**Work order**
Each entry below is to be transcribed exactly; pictures are not copied.

**Task material**
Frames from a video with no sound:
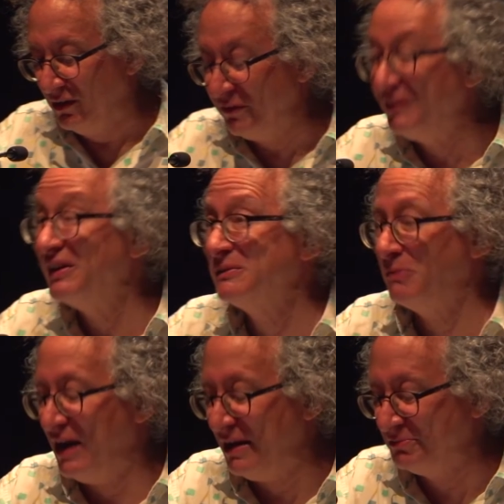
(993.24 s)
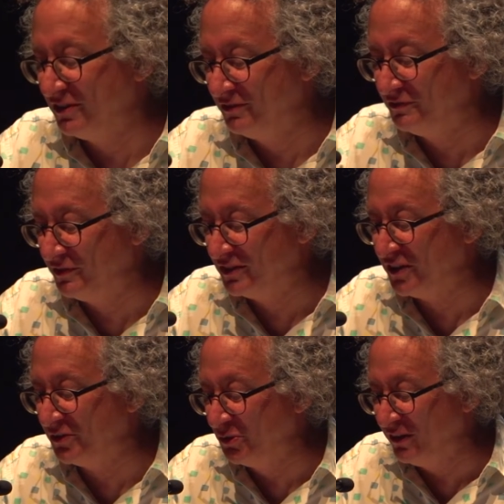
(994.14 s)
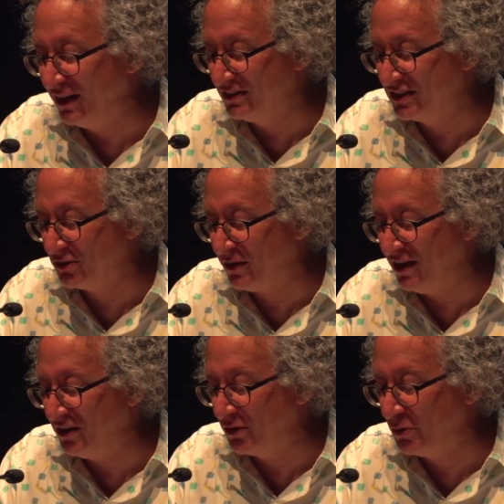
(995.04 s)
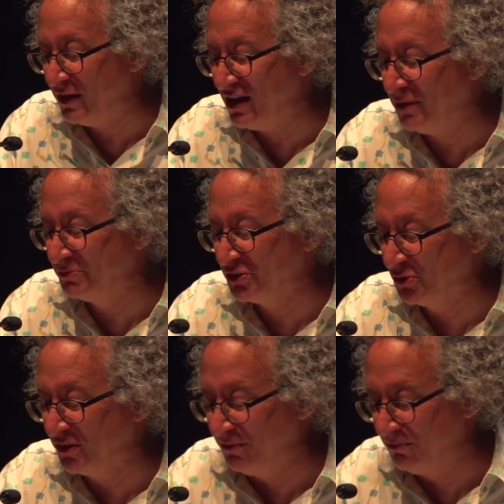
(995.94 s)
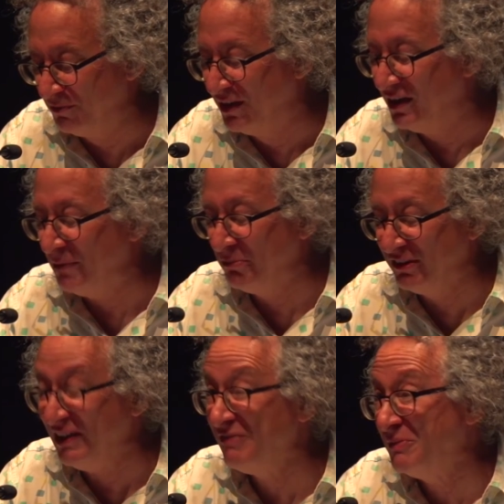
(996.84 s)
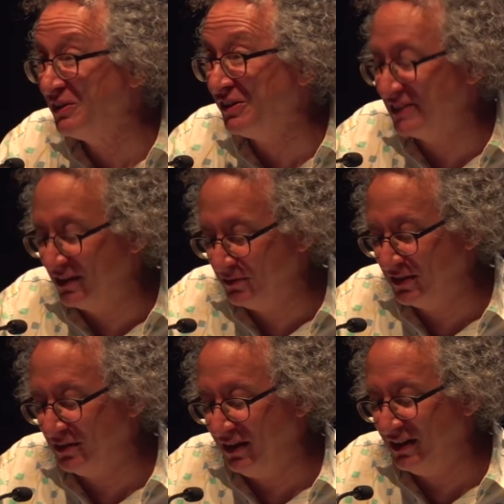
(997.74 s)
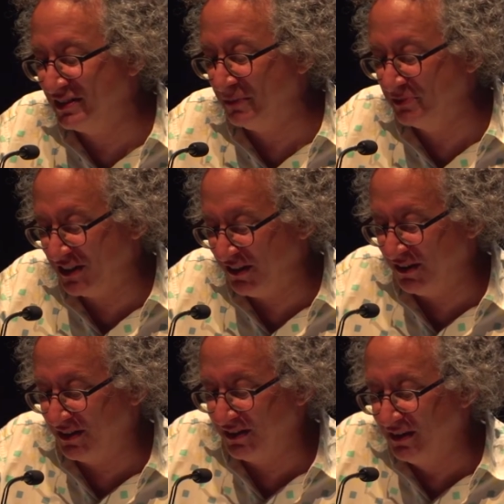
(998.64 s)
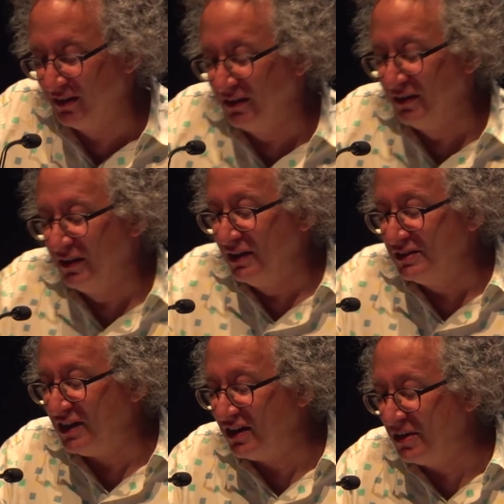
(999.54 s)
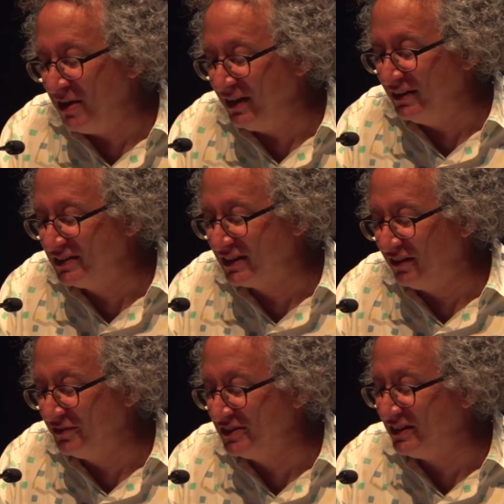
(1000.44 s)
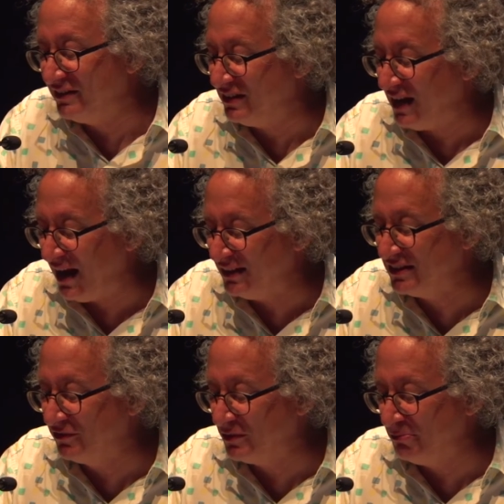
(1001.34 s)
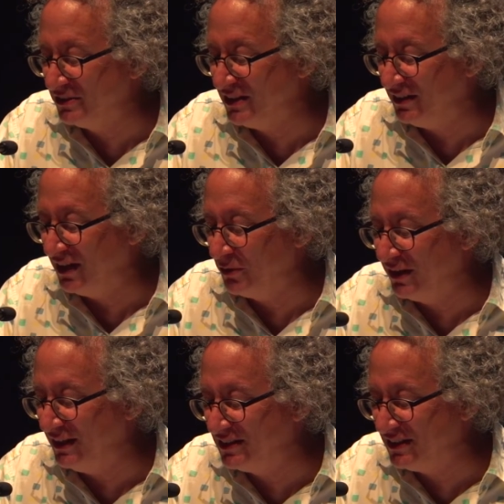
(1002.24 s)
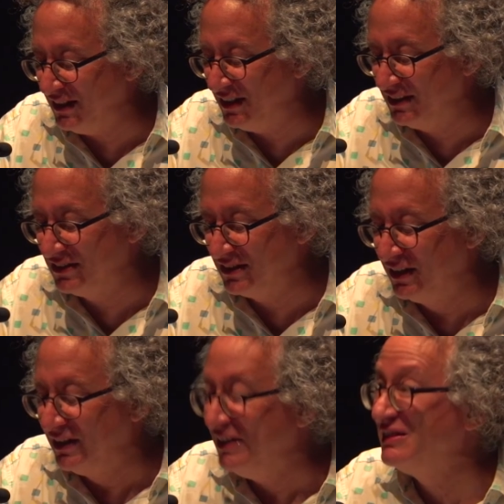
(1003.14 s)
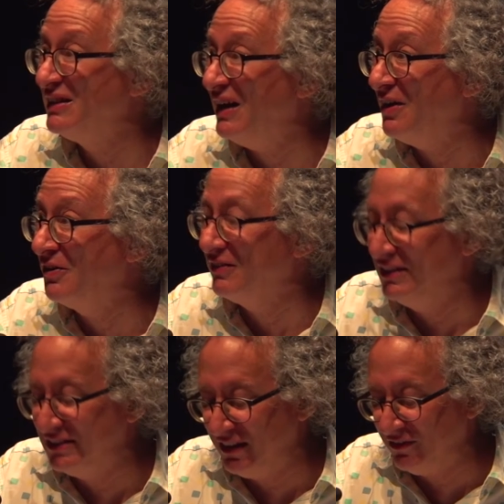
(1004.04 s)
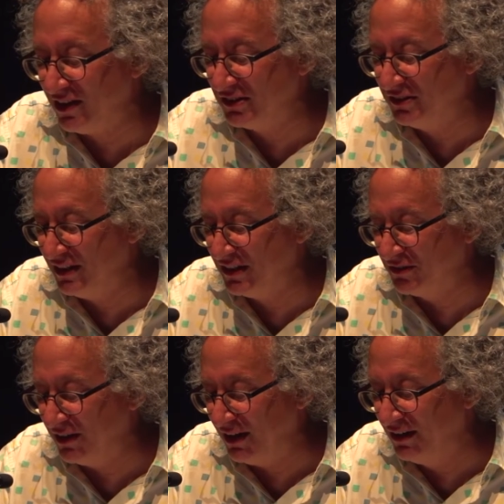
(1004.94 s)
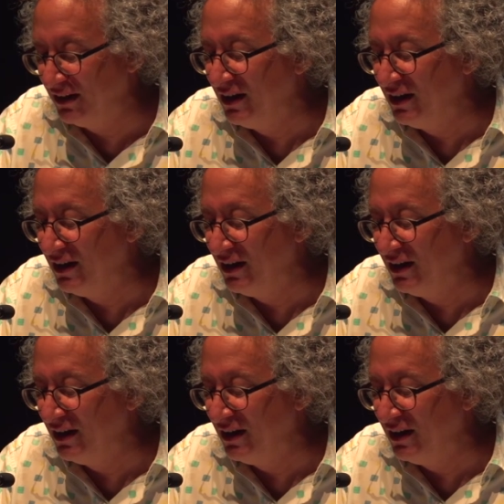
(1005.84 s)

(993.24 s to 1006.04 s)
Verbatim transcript: One thinks perhaps of Tertullian's Credo Quia Absurdum, I believe because it is absurd. Giacometti discovers that the task of representing what he sees is inherently self contradictory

**Task response**
Frames from a video with no sound:
(993.24 s)
(994.14 s)
(995.04 s)
(995.94 s)
(996.84 s)
(997.74 s)
(998.64 s)
(999.54 s)
(1000.44 s)
(1001.34 s)
(1002.24 s)
(1003.14 s)
(1004.04 s)
(1004.94 s)
(1005.84 s)

(993.24 s to 1006.04 s)
Verbatim transcript: One thinks perhaps of Tertullian's Credo Quia Absurdum, I believe because it is absurd. Giacometti discovers that the task of representing what he sees is inherently self contradictory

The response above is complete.